I get she needs to figure life out, meet people...get her heartbroken I suppose. I just want to be with her after all that. Because there will come a point when the maturity and reality hit her. She'll realize love is important in life, not parties, not superficial good time friends. And when she becomes that person I wish I could be there.

I kinda wish I'd met her years later. After all this stupid college-age bull**** is over with. After she had lived that life and was looking for someone to settle down with. Because that's what I want.

It's all just so difficult, because I know she can be everything I want her to be. I've seen and experienced it. The two years I was with her were incredible, and she was exactly what I wanted. It's soooo hard when they are the person you want, they just won't admit it to themselves, and it's buried. I wish I could just grab her, and say "This isn't you. You're better than this and you know it. You're smart, you're beautiful, you're brilliant, you deserve so much better than the life you're making for yourself. You could have the universe on a platter, just embrace it".

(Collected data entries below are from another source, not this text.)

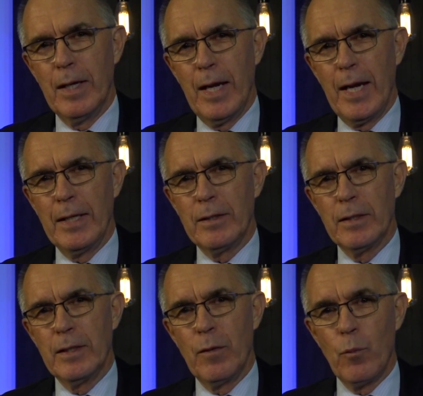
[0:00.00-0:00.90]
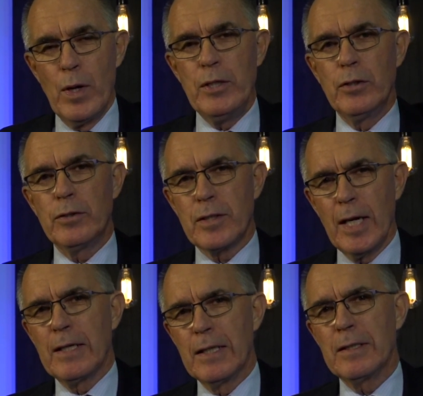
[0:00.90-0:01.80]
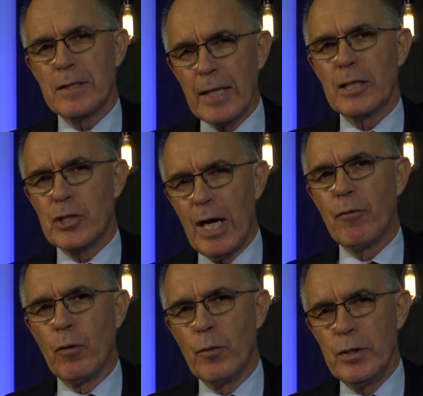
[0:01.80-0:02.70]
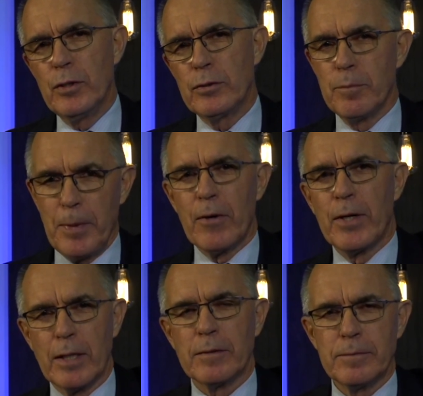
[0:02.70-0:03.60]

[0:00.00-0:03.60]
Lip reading: And when you take it, take a shovel with you to bury it.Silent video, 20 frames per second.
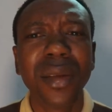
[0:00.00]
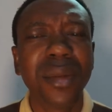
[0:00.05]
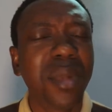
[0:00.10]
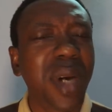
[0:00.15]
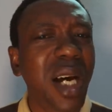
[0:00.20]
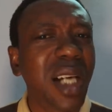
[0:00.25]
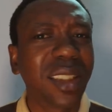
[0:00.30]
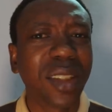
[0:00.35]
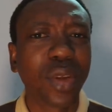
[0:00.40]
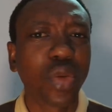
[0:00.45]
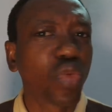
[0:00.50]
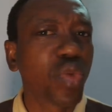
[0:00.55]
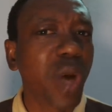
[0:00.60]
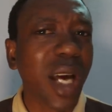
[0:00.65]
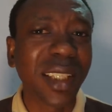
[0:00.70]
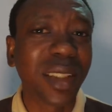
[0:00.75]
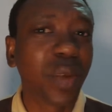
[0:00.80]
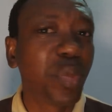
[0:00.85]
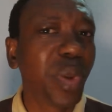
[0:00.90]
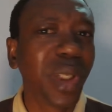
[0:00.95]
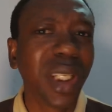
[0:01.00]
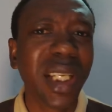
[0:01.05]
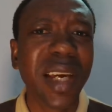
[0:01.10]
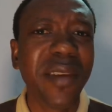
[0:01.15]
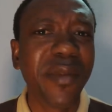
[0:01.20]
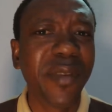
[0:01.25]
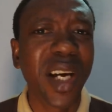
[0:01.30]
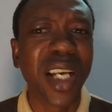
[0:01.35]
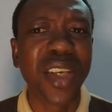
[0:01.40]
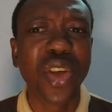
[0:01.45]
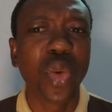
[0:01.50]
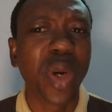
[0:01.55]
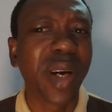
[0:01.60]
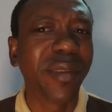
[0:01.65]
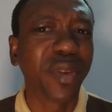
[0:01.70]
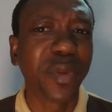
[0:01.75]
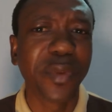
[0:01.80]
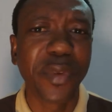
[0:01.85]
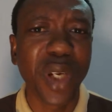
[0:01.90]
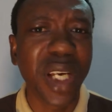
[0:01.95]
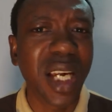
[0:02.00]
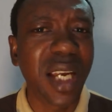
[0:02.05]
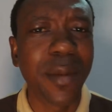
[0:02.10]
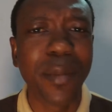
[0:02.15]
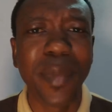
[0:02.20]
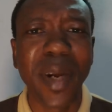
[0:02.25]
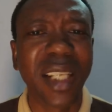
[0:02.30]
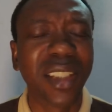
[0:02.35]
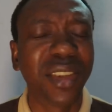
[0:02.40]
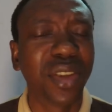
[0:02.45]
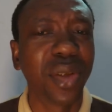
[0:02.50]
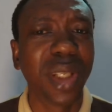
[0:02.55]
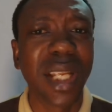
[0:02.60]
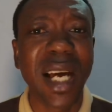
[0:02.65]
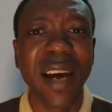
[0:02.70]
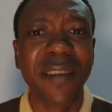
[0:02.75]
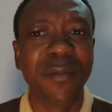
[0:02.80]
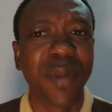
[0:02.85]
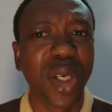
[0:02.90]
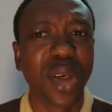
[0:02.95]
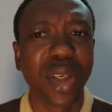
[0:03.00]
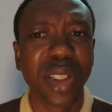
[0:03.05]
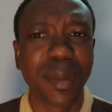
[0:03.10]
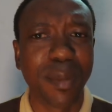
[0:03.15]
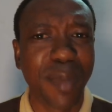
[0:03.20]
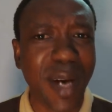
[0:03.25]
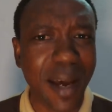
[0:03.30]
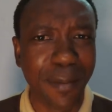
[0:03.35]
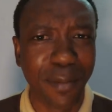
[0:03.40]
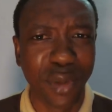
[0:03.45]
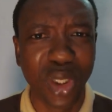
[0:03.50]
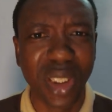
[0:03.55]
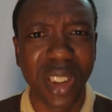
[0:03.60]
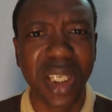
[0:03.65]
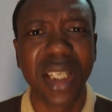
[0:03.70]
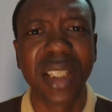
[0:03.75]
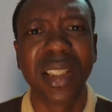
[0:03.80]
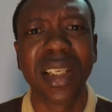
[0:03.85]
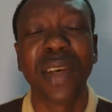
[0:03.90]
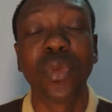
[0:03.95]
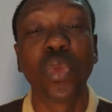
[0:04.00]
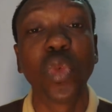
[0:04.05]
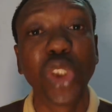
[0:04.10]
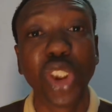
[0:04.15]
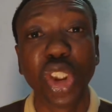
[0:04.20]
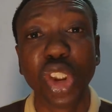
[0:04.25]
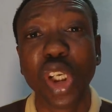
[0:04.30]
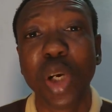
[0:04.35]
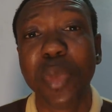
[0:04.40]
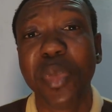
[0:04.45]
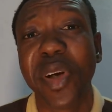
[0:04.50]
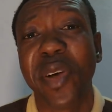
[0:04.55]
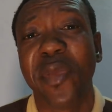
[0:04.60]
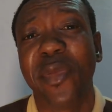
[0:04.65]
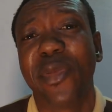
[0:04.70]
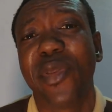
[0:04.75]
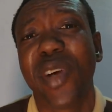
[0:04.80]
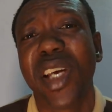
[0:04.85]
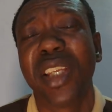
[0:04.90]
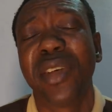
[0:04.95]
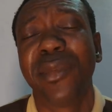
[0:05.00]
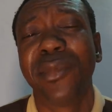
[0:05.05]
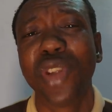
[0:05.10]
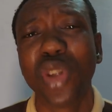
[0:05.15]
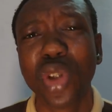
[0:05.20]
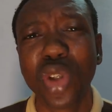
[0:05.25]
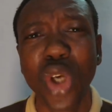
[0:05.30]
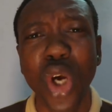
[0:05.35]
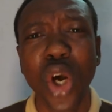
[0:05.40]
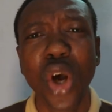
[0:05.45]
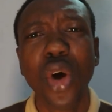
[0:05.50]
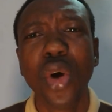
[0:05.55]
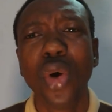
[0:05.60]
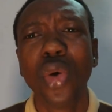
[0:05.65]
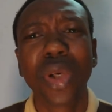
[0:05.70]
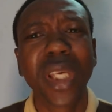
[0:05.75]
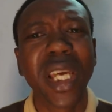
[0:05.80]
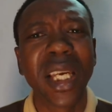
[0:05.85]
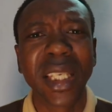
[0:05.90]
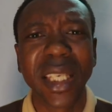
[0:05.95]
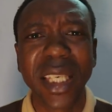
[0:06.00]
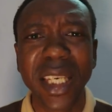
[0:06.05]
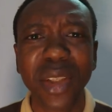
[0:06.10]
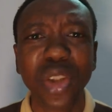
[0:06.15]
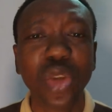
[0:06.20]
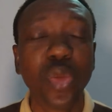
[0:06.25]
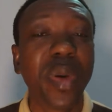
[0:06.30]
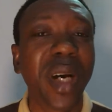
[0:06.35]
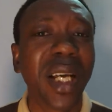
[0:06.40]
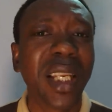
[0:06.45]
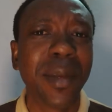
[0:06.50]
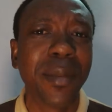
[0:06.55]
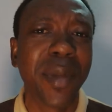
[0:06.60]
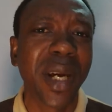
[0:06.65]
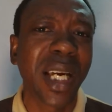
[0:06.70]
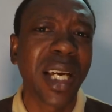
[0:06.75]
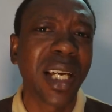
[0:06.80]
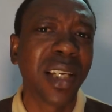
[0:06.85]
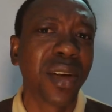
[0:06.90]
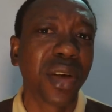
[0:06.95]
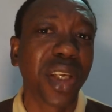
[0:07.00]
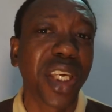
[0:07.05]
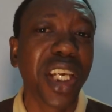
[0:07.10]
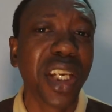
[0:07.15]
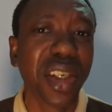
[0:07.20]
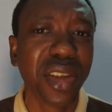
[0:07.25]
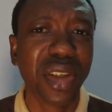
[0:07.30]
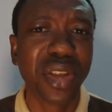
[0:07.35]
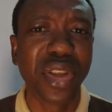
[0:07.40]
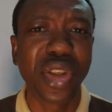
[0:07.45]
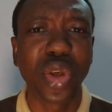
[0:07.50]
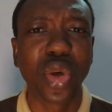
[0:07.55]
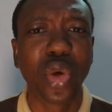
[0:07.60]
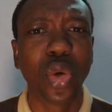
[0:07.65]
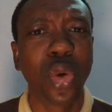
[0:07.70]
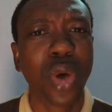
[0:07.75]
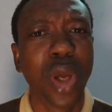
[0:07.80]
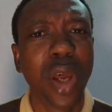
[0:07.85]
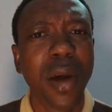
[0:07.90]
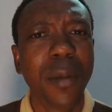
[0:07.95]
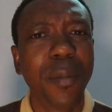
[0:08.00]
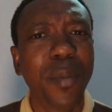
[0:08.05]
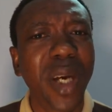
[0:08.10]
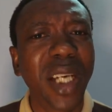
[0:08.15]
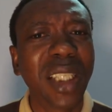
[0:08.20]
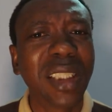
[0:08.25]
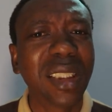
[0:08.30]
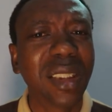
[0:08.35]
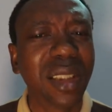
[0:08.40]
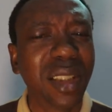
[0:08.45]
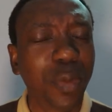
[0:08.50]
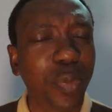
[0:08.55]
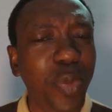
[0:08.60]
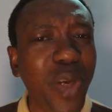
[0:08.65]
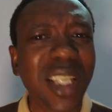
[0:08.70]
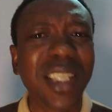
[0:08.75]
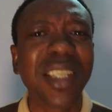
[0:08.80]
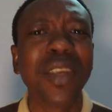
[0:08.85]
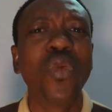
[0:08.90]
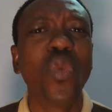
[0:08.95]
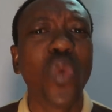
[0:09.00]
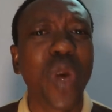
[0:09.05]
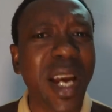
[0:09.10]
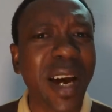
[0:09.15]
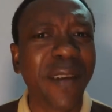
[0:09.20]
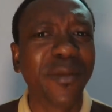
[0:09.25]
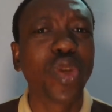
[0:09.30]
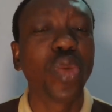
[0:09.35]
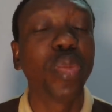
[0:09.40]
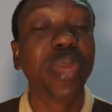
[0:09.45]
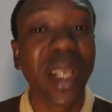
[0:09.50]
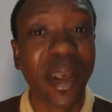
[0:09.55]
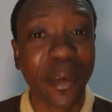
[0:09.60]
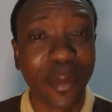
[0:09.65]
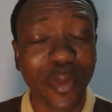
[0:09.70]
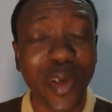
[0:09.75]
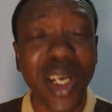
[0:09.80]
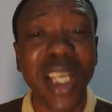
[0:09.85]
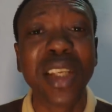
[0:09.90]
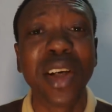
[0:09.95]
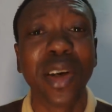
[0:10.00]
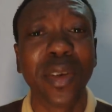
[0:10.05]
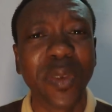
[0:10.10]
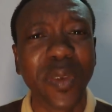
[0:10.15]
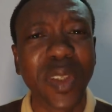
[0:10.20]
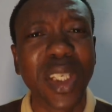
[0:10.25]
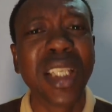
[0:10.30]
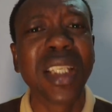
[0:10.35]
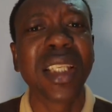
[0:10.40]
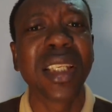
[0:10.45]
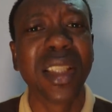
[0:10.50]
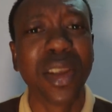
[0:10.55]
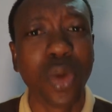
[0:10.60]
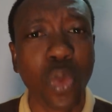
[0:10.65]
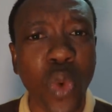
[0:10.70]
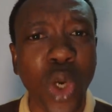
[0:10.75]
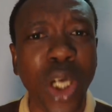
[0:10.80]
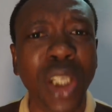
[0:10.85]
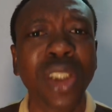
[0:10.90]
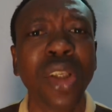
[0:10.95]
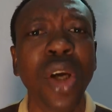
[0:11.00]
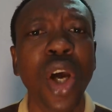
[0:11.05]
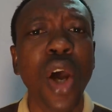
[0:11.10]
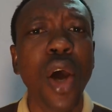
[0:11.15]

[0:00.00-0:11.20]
as a believer, you have to forget about your life, because the Bible says that we should not be afraid of those who can kill the body but cannot kill the soul. But the person we have to be afraid of is the one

That's what makes the NC so hard. Because there is hope, because I know she can be the kind of woman I want. I mean, I've had relationships with girls that were so EASY to get over, because when it was over, it was obvious they weren't right for me. We didn't have much in common, they weren't very bright, or whatever. That isn't the case with her. 

I wish there was a way to convey to her that I understand it's a phase, and when she becomes herself again we can be in each other's lives again.


----------



## wtf2012

GuDe,

I want to point out some things in your post. I am not trying to be harsh but I think you are lying/in denial of a few things...so tough love okay.

She does not want to be with you. She will probably never want to be with you in the way you want to be with her. I'm really sorry.

You are suffering from "oneitis." It is hard and I suffer from it too, but I have the advantage of having been in love a few more times. So I know there are other people out there. Not better, different. You will find someone that you will love in a different way which will be more fulfilling than this relationship.

From what you describe she is immature. It does not feel like it, but she is doing you a major favor by not continuing to make future plans with you. It sounds like you want to have a very mature emotional relationship with plans for marriage and kids. It would have been a travesty if she went along with what you want when she is not mature enough to really commit to the life you were planning. Think about how hard splitting will be when you have kids, a mortgage, financial dependency, etc. It sucks bad (this is currently where I am at). 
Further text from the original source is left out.